** DATA FOR THIS TASK follows **

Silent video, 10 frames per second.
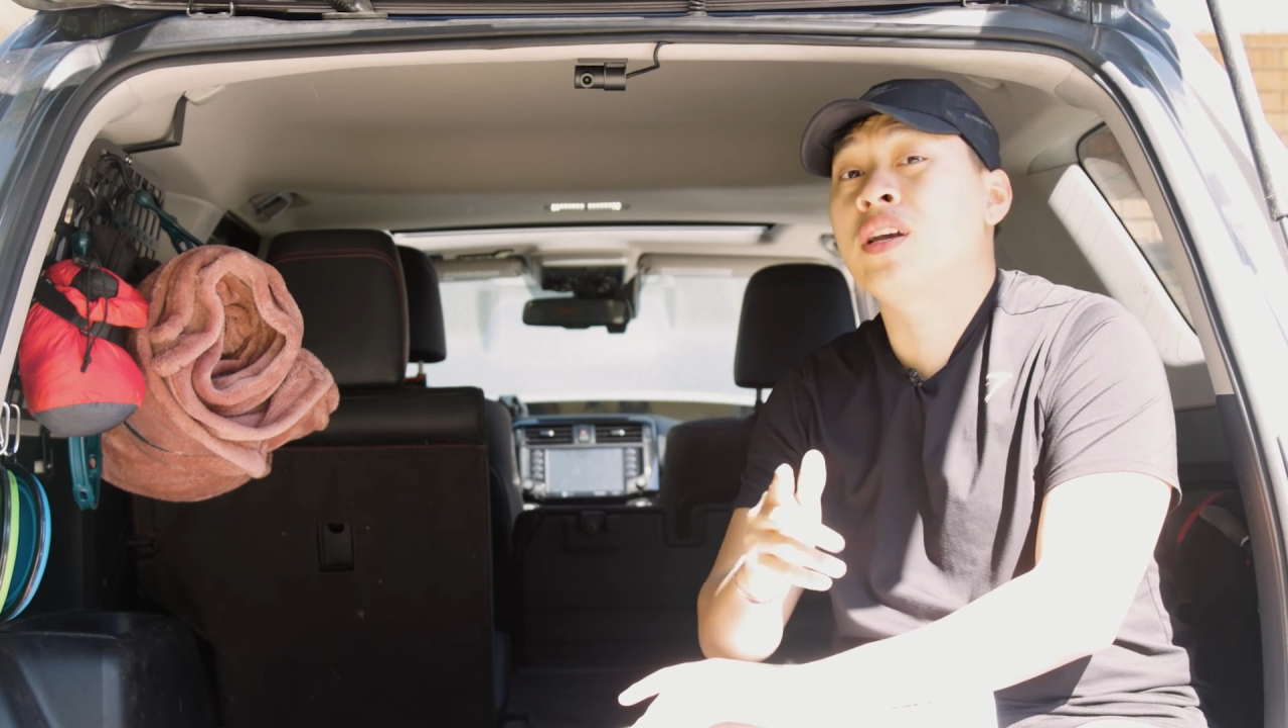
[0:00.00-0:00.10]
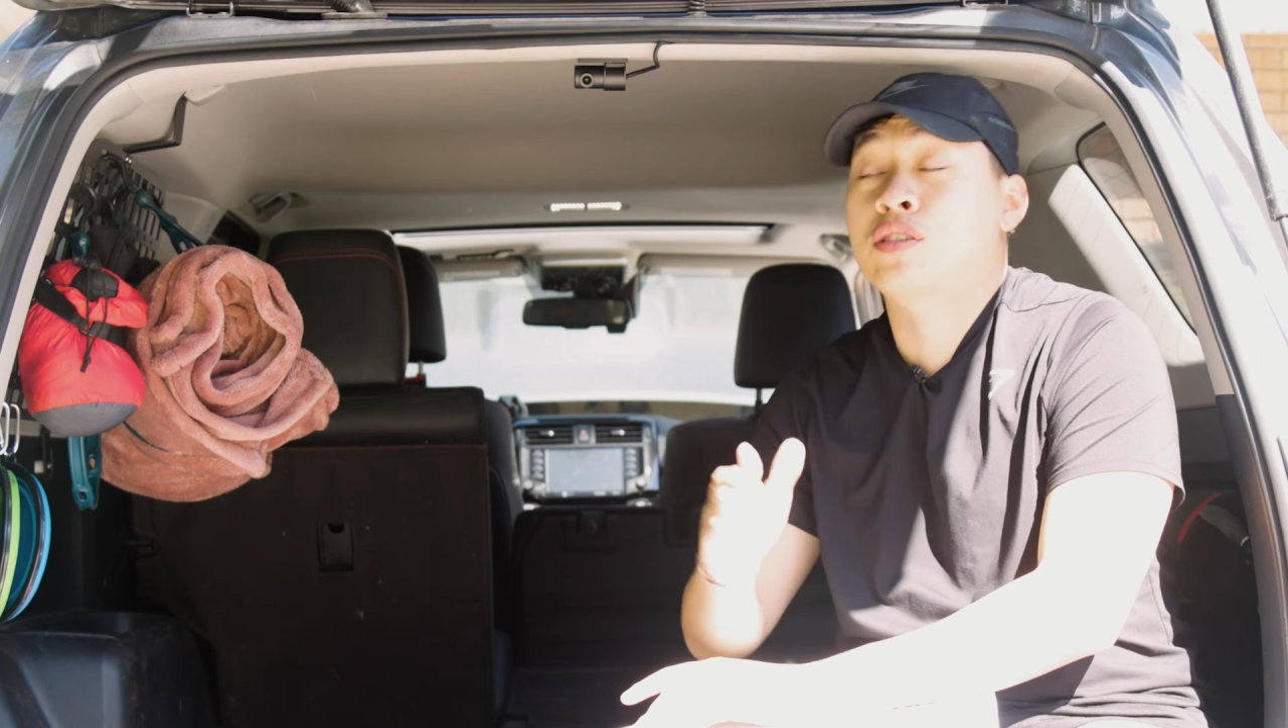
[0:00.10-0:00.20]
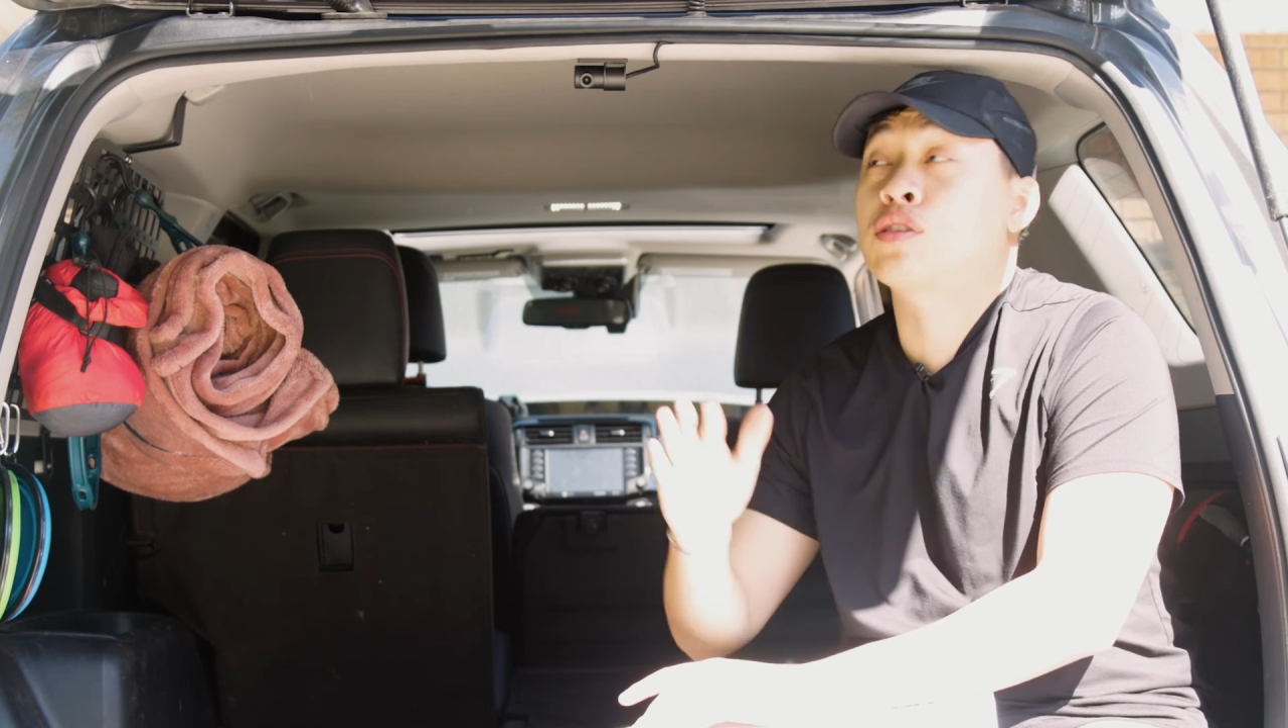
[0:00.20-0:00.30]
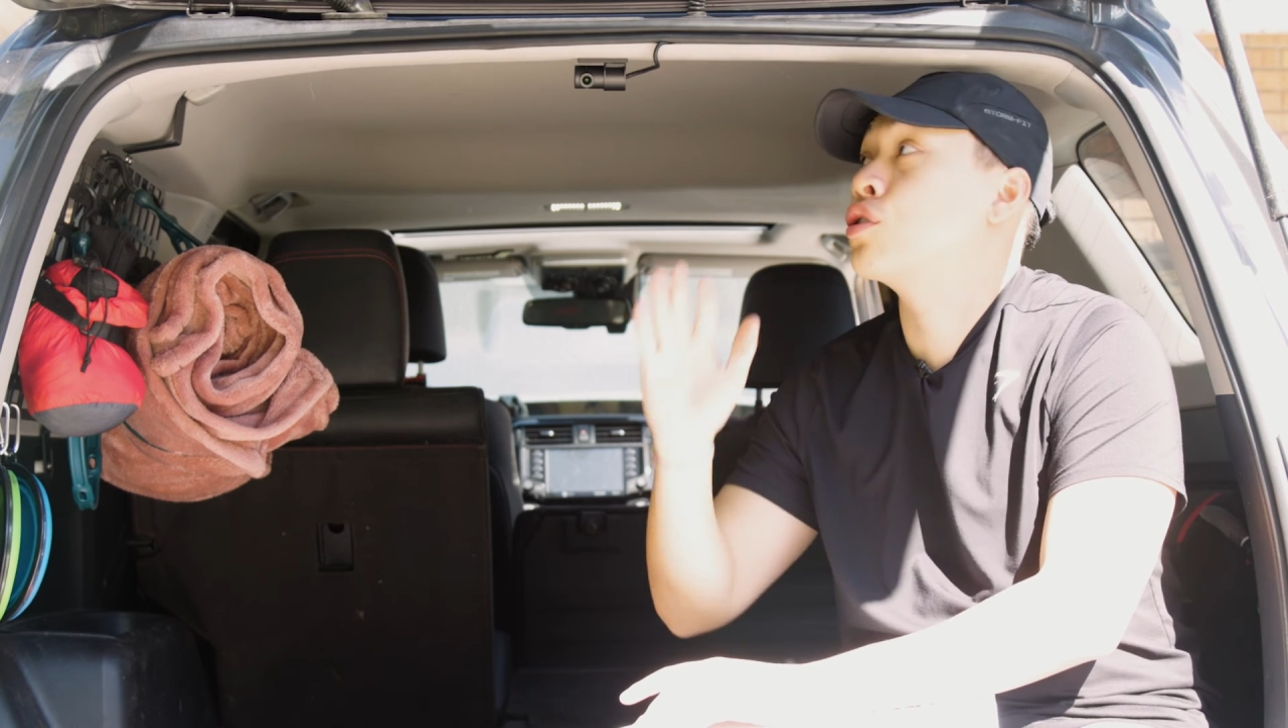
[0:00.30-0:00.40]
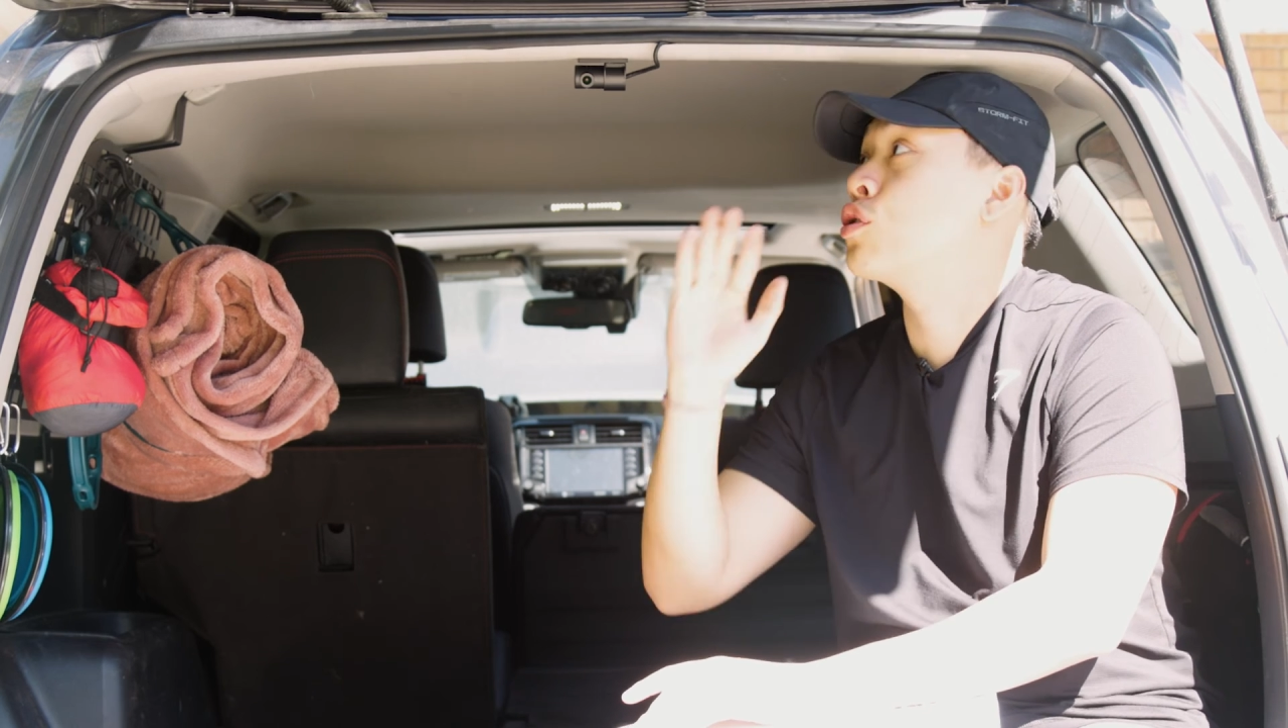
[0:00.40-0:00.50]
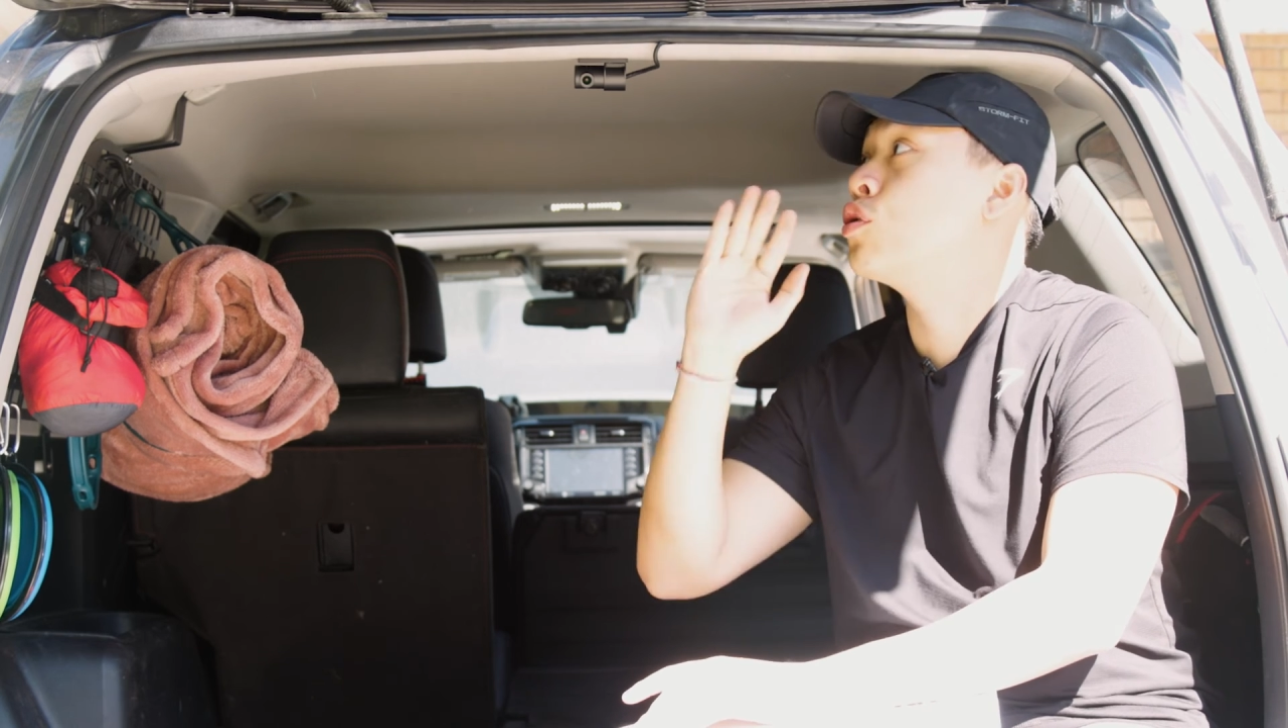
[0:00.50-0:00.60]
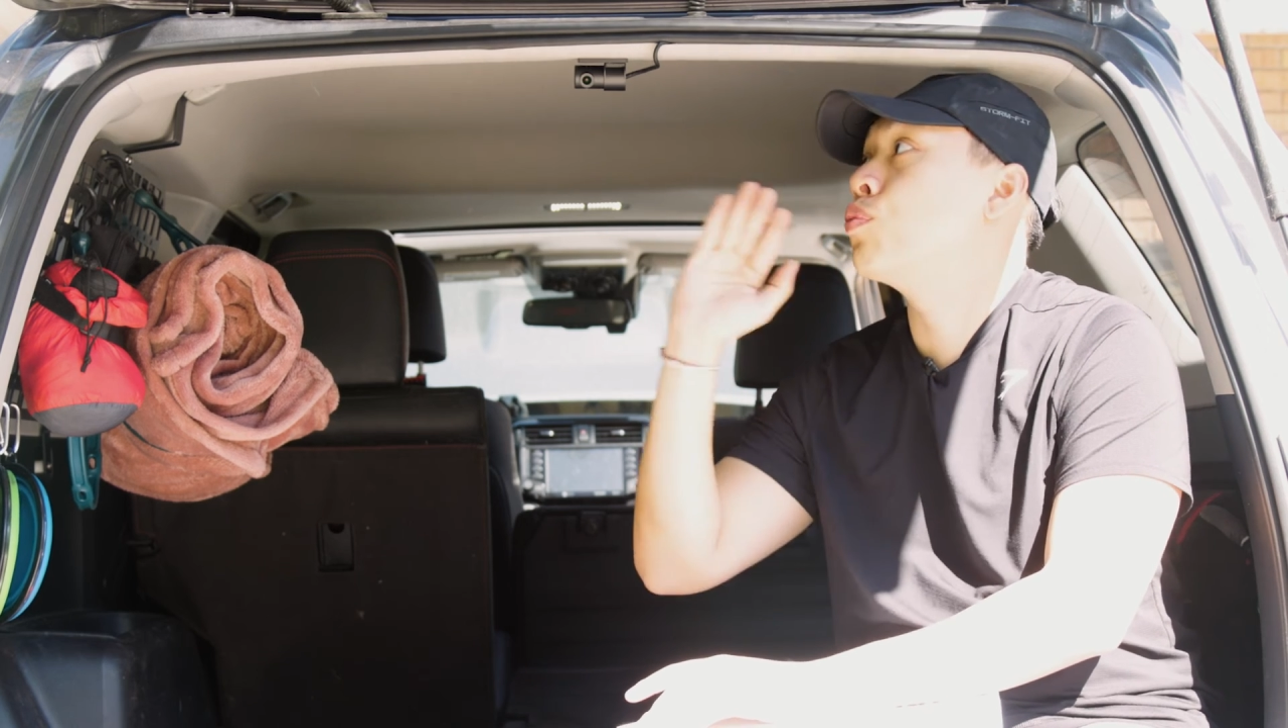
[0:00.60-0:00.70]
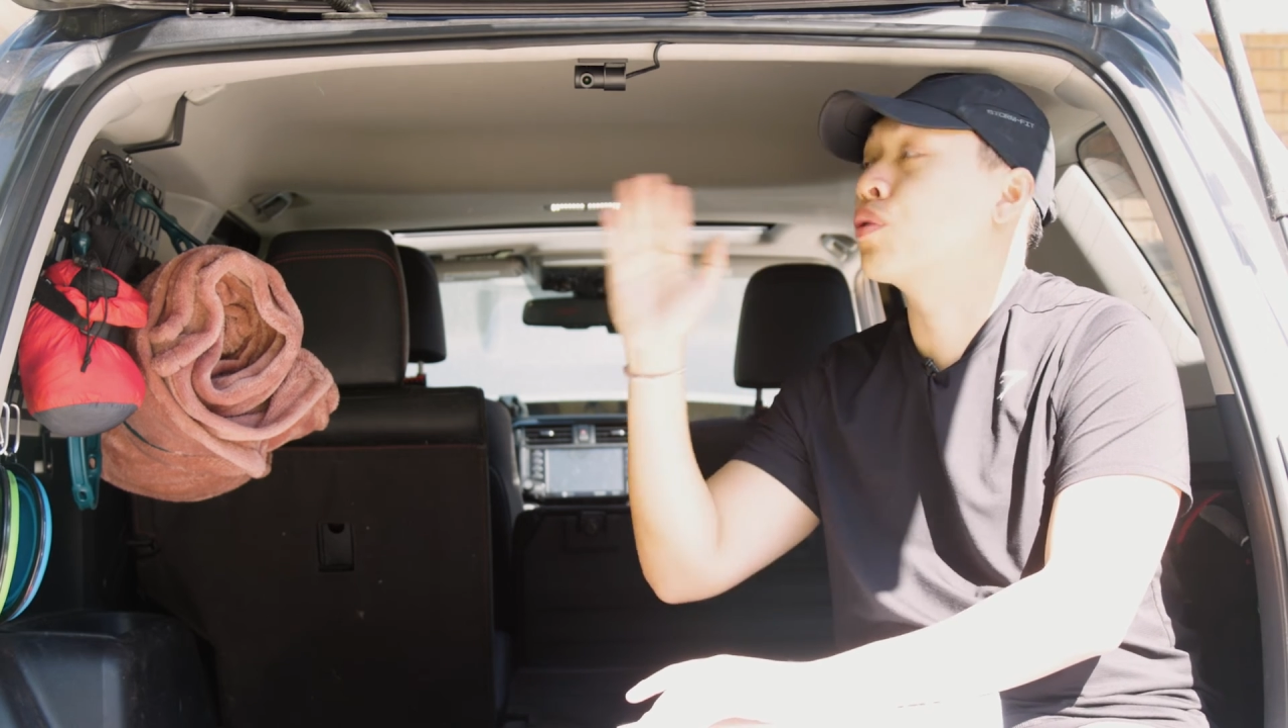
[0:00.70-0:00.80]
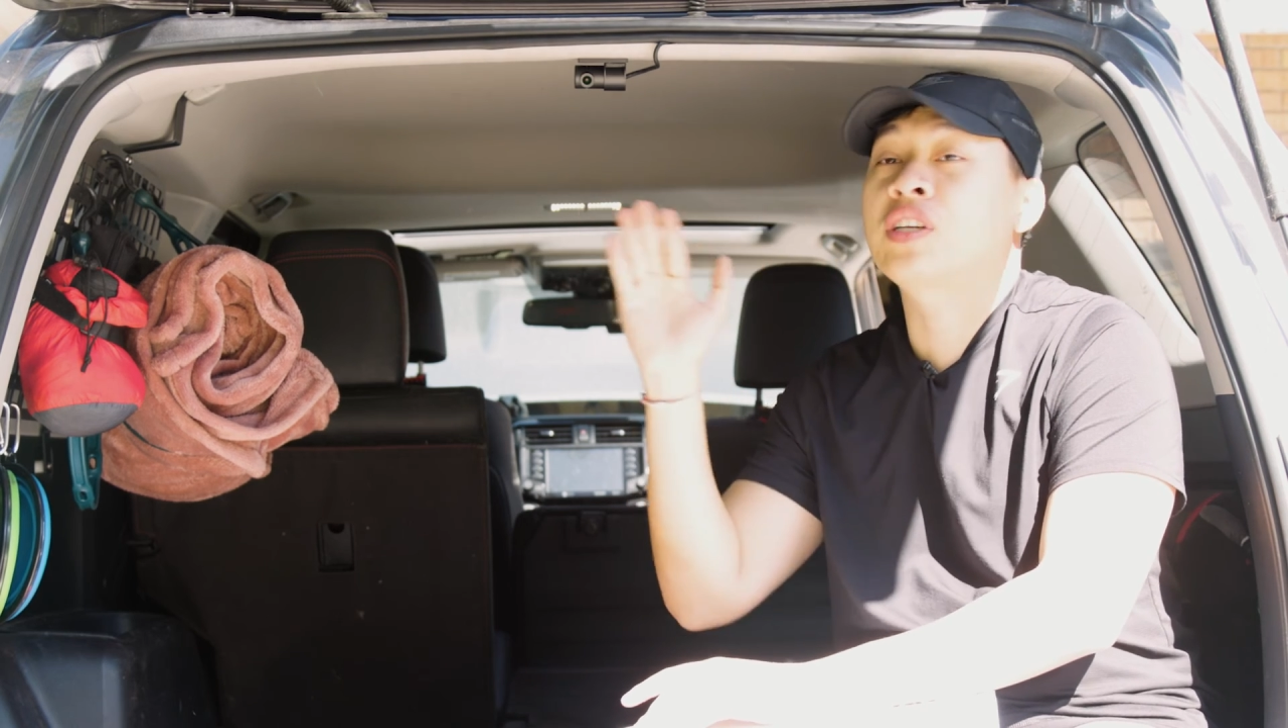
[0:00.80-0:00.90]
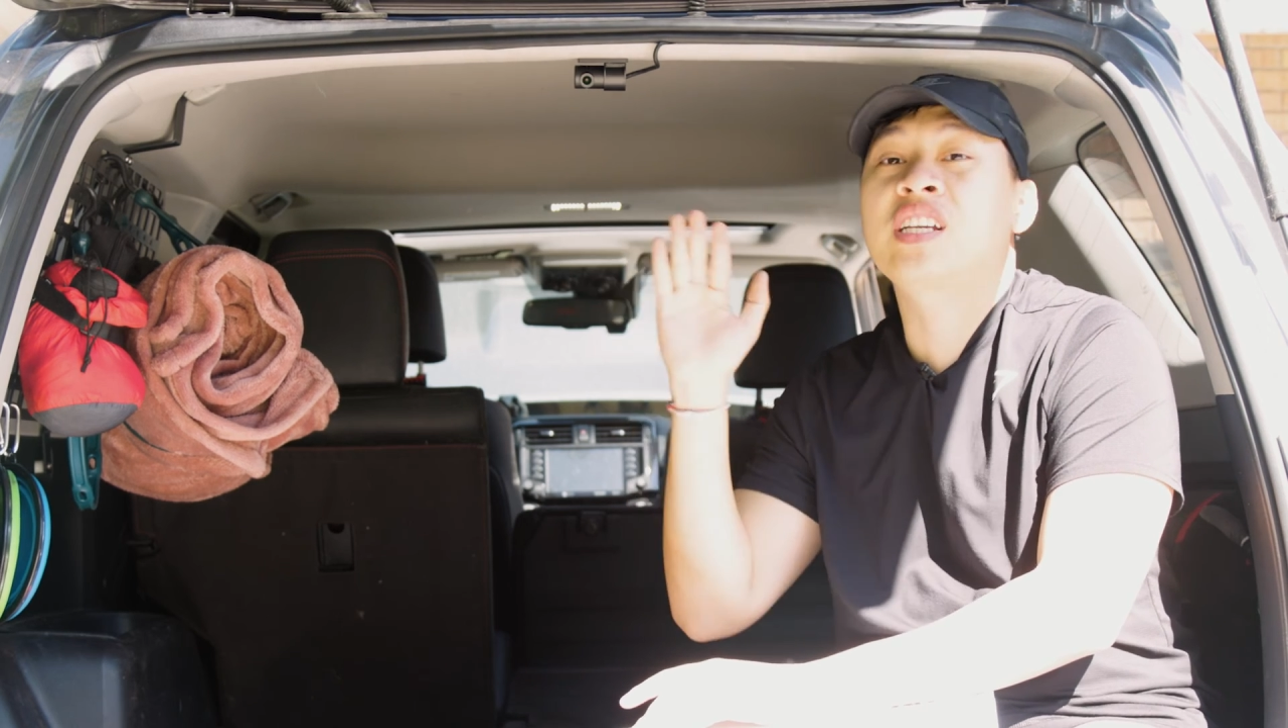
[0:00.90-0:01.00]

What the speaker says: It's a super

** End of DATA FOR THIS TASK **

== EXERCISE INSTRUCTIONS ==
Copy out, with no pictures, the lines from the one containing "[0:00.50-0:00.60]" through the last line of the data above, both ends included and each word unchanged.

== RESPONSE TO THIS EXERCISE ==
[0:00.50-0:00.60]
[0:00.60-0:00.70]
[0:00.70-0:00.80]
[0:00.80-0:00.90]
[0:00.90-0:01.00]

What the speaker says: It's a super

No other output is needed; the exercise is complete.